KARŞI TARAFIN SAVUNMASI : Davalı idare tarafından, gazetecinin haber değeri taşıyabilecek söz konusu hususları konuk olarak katıldığı bir programda paylaşmasının gazetecilik mesleği açısından olağan karşılanabileceği, yayında hakaret içerikli, küçük düşürücü, suçlu ve hedef gösterici herhangi bir ifadede bulunulmadığının değerlendirildiği, kişilerin şeref ve haysiyetlerinin ihlâl edildiğini veya kendileri hakkında gerçeğe aykırı yayın yapıldığını düşündüklerinde cevap ve düzeltme hakkını kullanabildikleri, davacının düzeltme ve cevap hakkı gibi şahsi haklarını kullanmayı tercih etmek yerine ısrarla yaptırım uygulanması talebinde bulunduğu, idarelerin belli bir yönde karar vermeye zorlanamayacağı belirtilerek istemin reddi gerektiği savunulmuştur.
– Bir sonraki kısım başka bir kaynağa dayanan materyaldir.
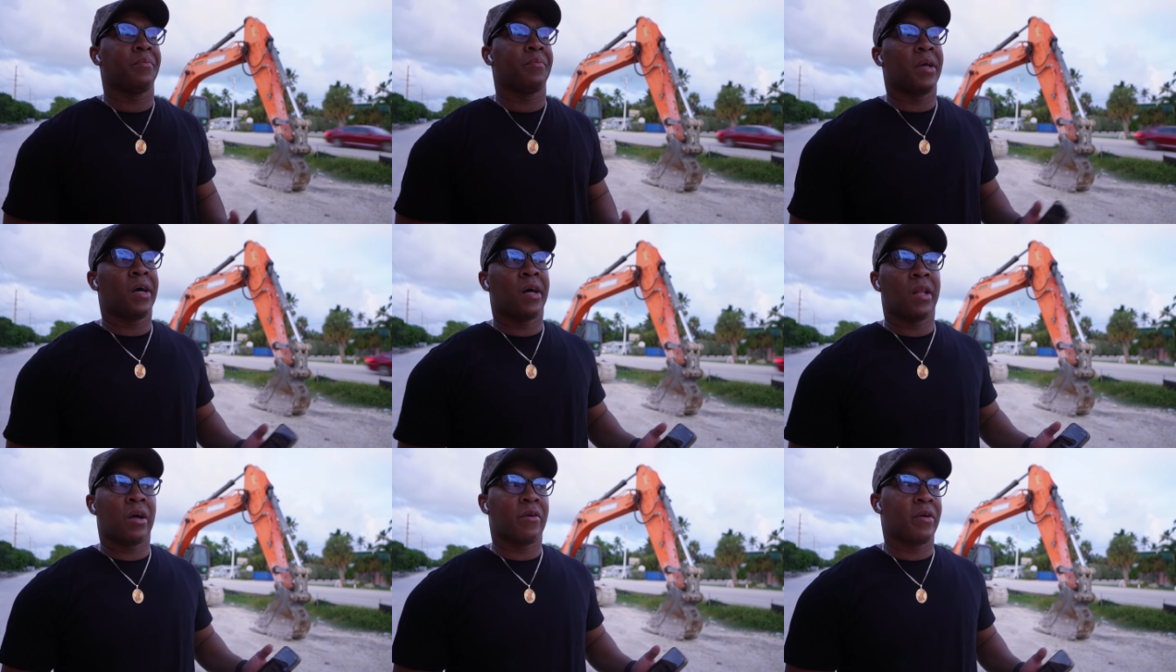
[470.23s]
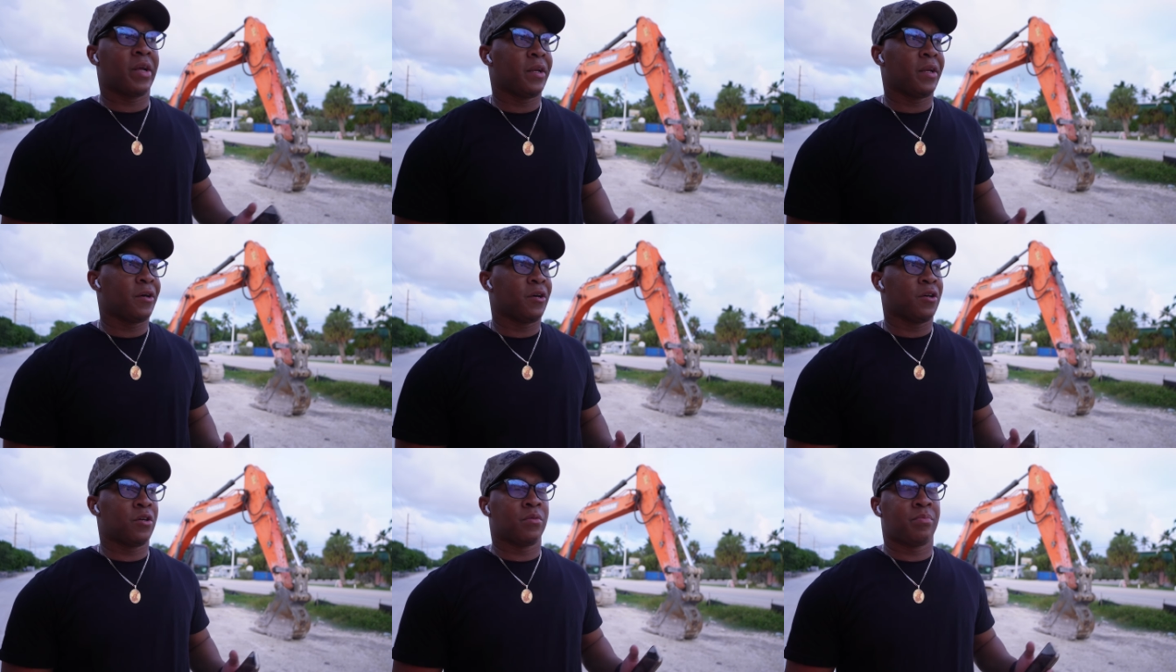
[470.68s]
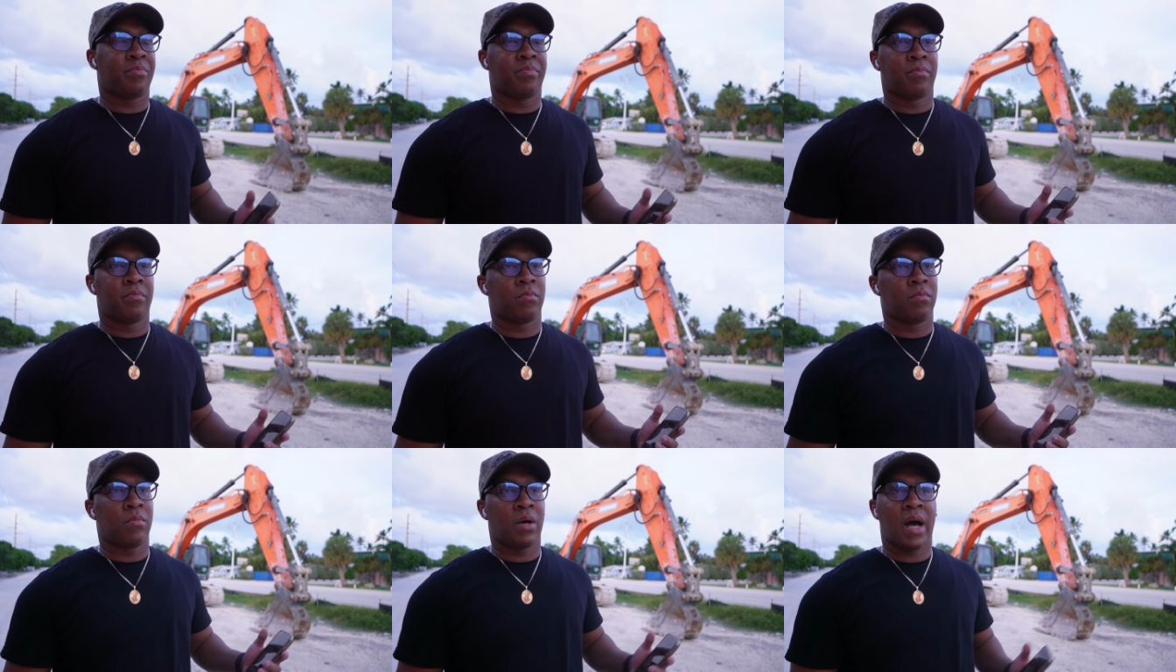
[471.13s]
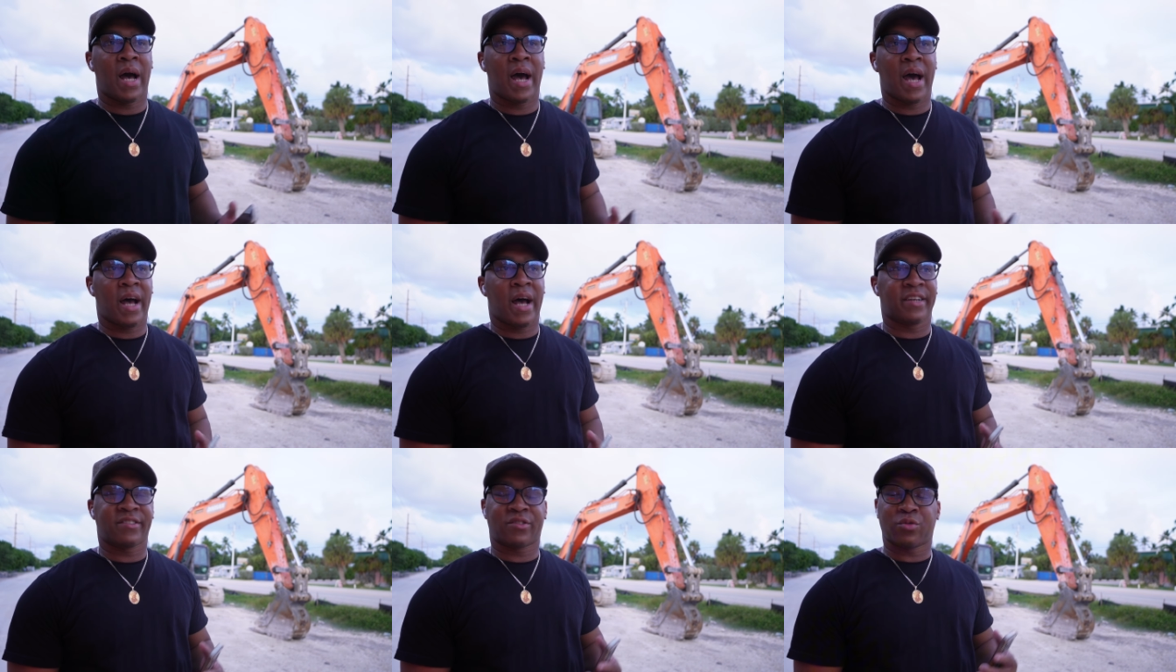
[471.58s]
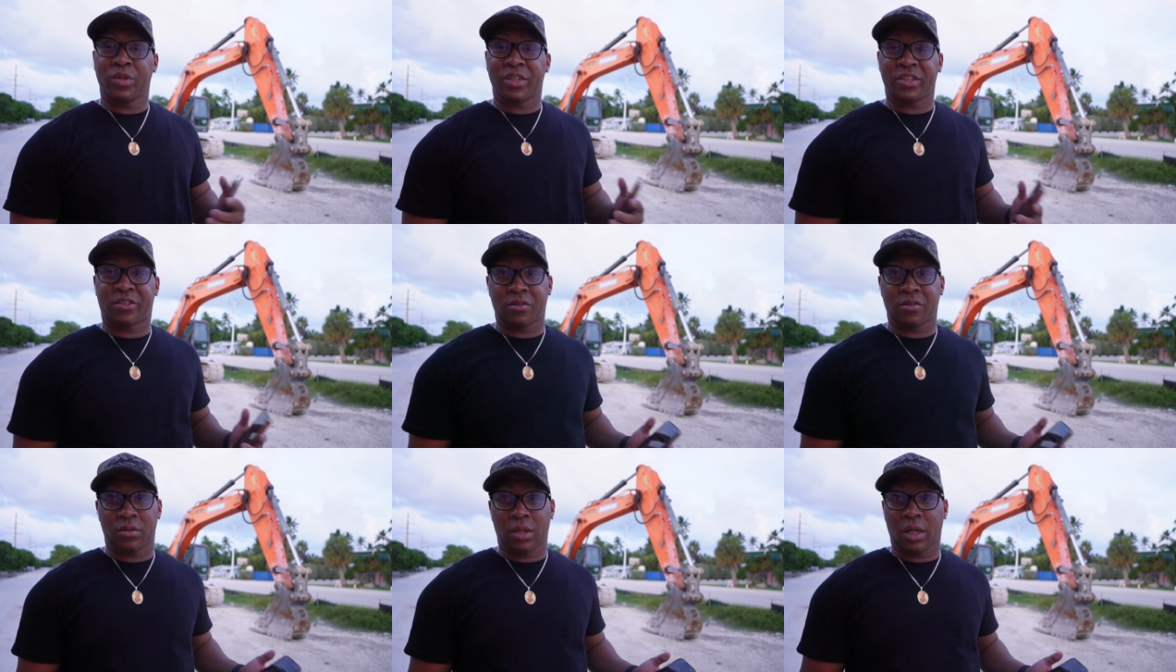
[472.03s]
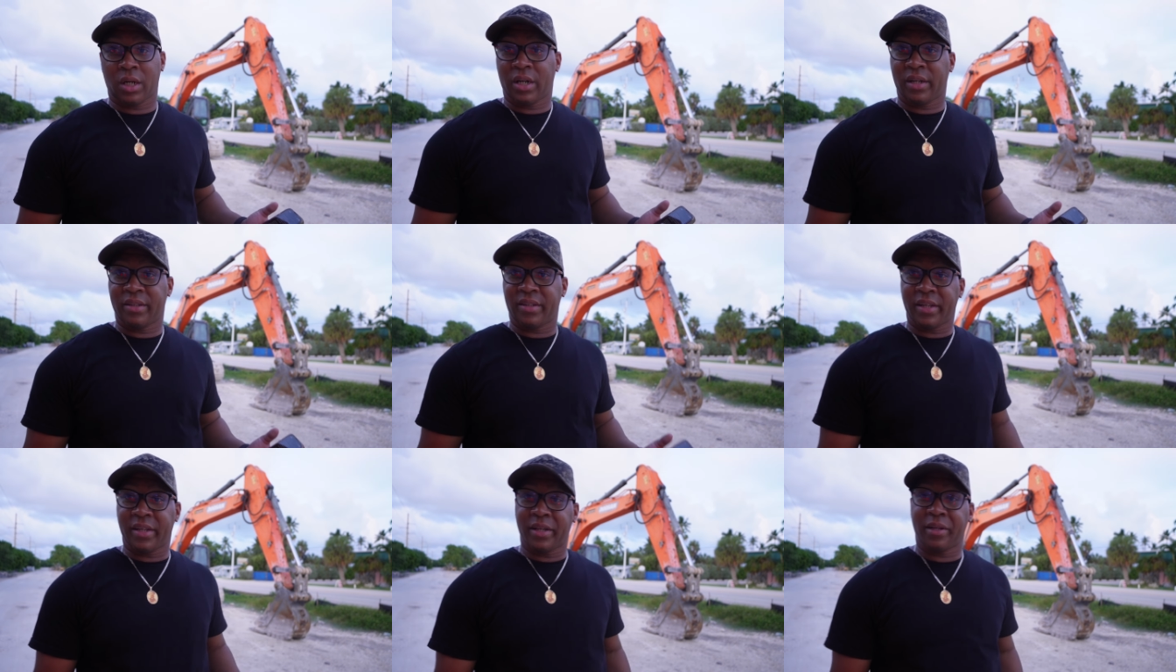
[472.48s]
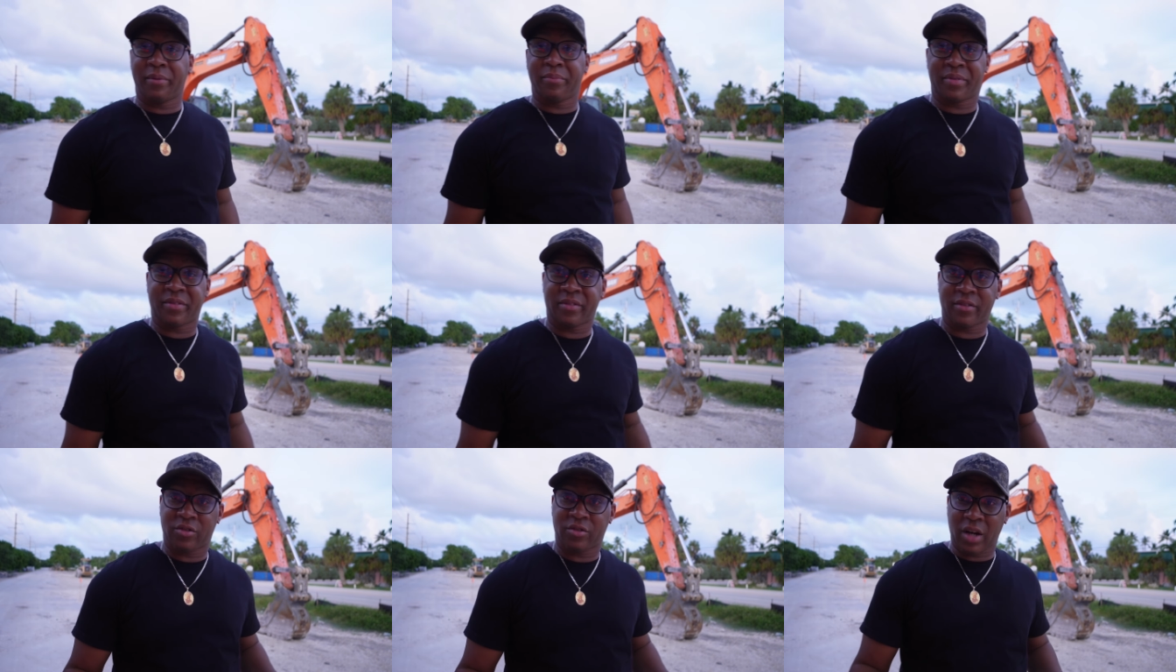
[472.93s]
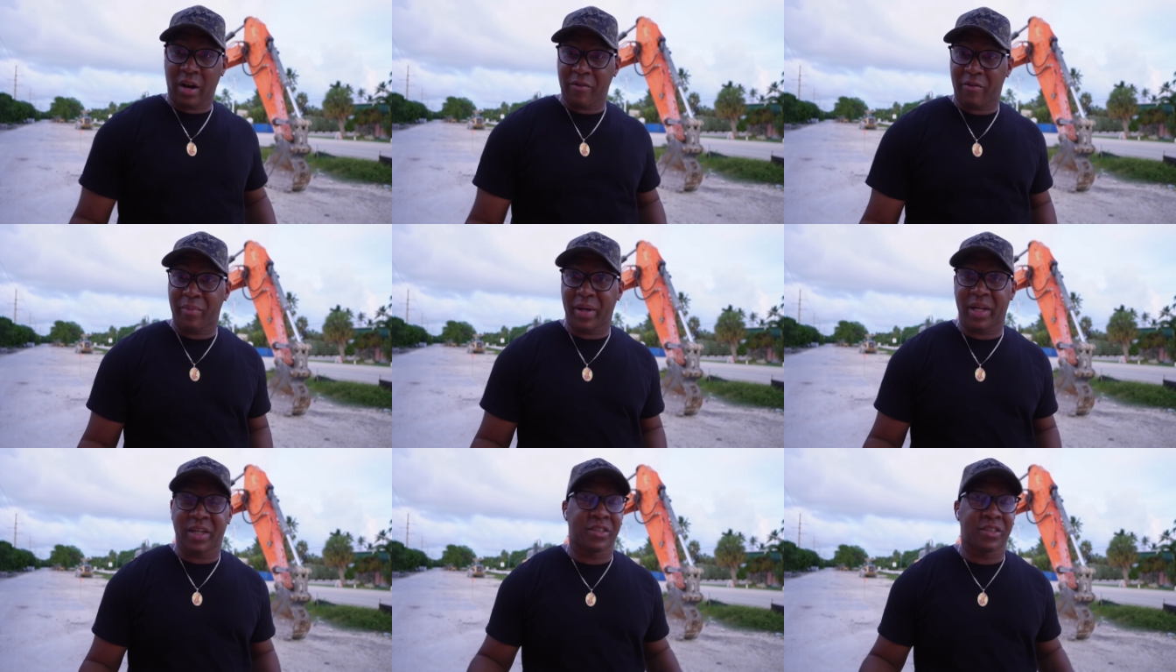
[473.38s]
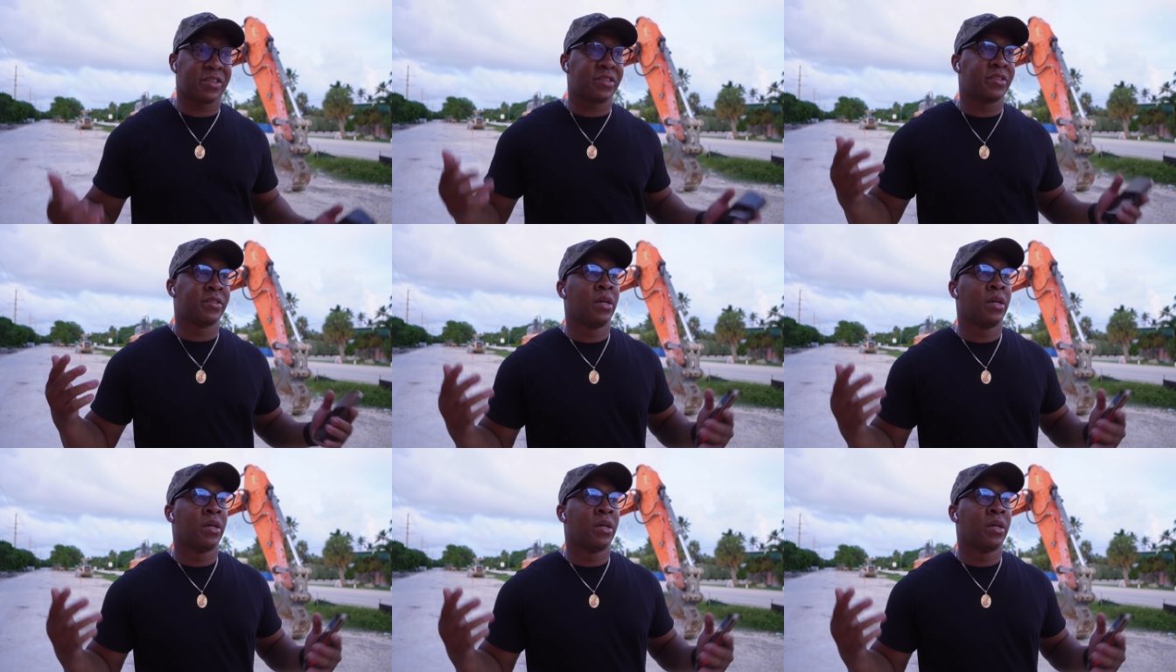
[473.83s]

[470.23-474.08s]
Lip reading: Y'all already know I switched DMs, driver managers.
DANIŞTAY TETKİK HÂKİMİ …’UN DÜŞÜNCESİ : Temyiz isteminin reddi ile usul ve yasaya uygun olan İdare Mahkemesi kararının onanması gerektiği düşünülmektedir.
TÜRK MİLLETİ ADINA
Karar veren Danıştay Onüçüncü Dairesi’nce, Tetkik Hâkiminin açıklamaları dinlendikten ve dosyadaki belgeler incelendikten sonra gereği görüşüldü:
HUKUKÎ DEĞERLENDİRME :
İdare ve vergi mahkemelerinin nihai kararlarının temyizen bozulması, 2577 sayılı İdari Yargılama Usulü Kanunu’nun 49. maddesinde yer alan sebeplerden birinin varlığı hâlinde mümkündür.
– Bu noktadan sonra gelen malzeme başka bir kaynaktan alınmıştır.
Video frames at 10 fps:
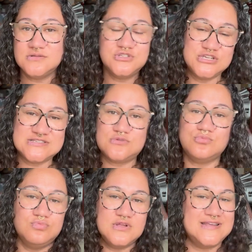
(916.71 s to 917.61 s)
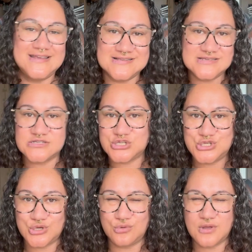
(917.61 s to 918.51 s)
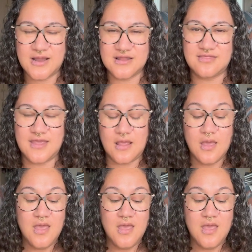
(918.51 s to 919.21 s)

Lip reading: just really easy to do kind of thing.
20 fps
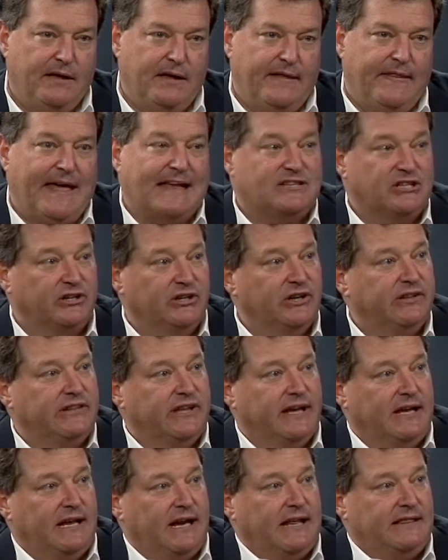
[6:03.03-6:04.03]
that's a good
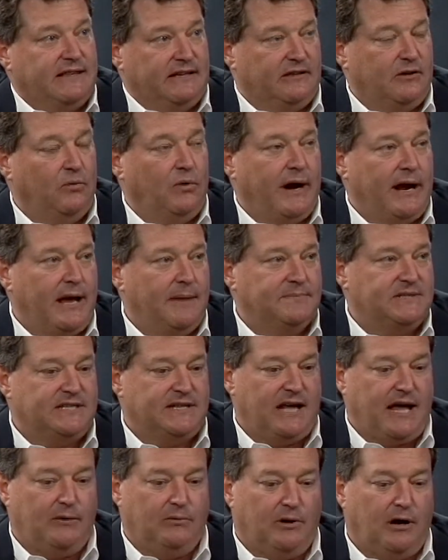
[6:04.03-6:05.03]
thing, and I think the
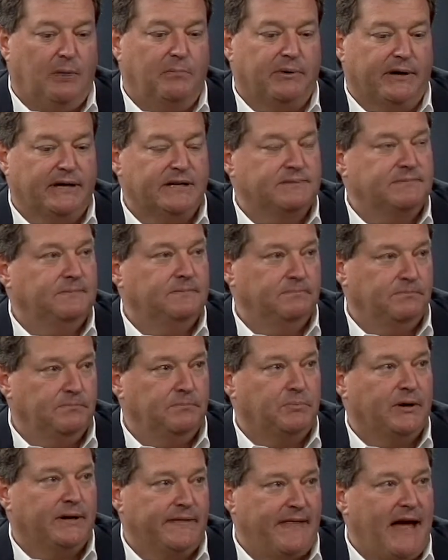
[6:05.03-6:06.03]
YMCA will help bring us
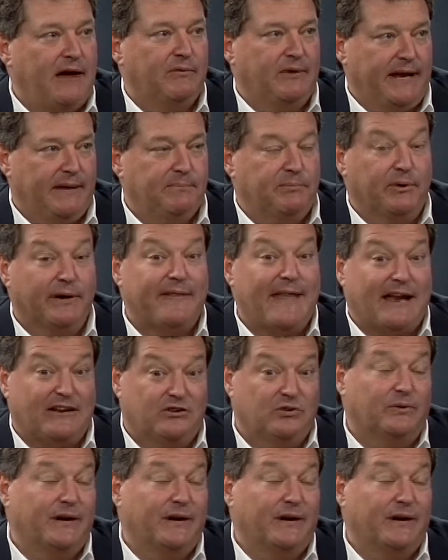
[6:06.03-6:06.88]
bring that, bring that to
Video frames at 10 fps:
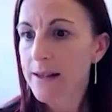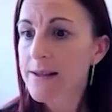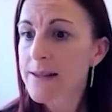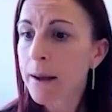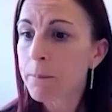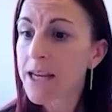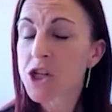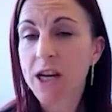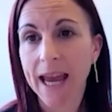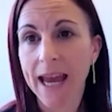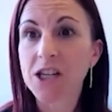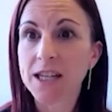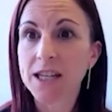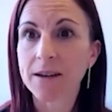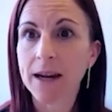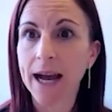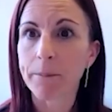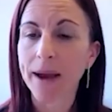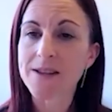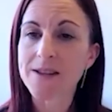some education
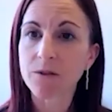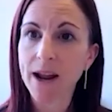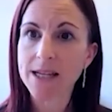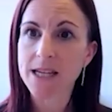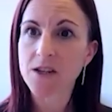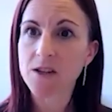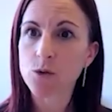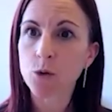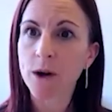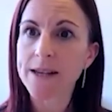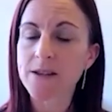based around each story.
Temyizen incelenen karar usul ve hukuka uygun olup, dilekçede ileri sürülen temyiz nedenleri kararın bozulmasını gerektirecek nitelikte görülmemiştir.
KARAR SONUCU :
Açıklanan nedenlerle;
1. Davacının temyiz isteminin reddine,
2. Davanın yukarıda özetlenen gerekçeyle reddi yolundaki … İdare Mahkemesi’nin … tarih ve E:…, K:… sayılı temyize konu kararında, 2577 sayılı İdari Yargılama Usulü Kanunu’nun 49. maddesinde sayılan bozma nedenlerinden hiçbirisi bulunmadığından anılan Mahkeme kararının ONANMASINA,
3. Temyiz giderlerinin istemde bulunan üzerinde bırakılmasına,
4. Dosyanın anılan Mahkeme’ye gönderilmesine,
5. 2577 sayılı Kanun’un Geçici 8. maddesi uyarınca, bu kararın tebliğ tarihini izleyen 15 (on beş) gün içerisinde kararın düzeltilmesi yolu açık olmak üzere, 12/01/2021 tarihinde oybirliğiyle karar verildi.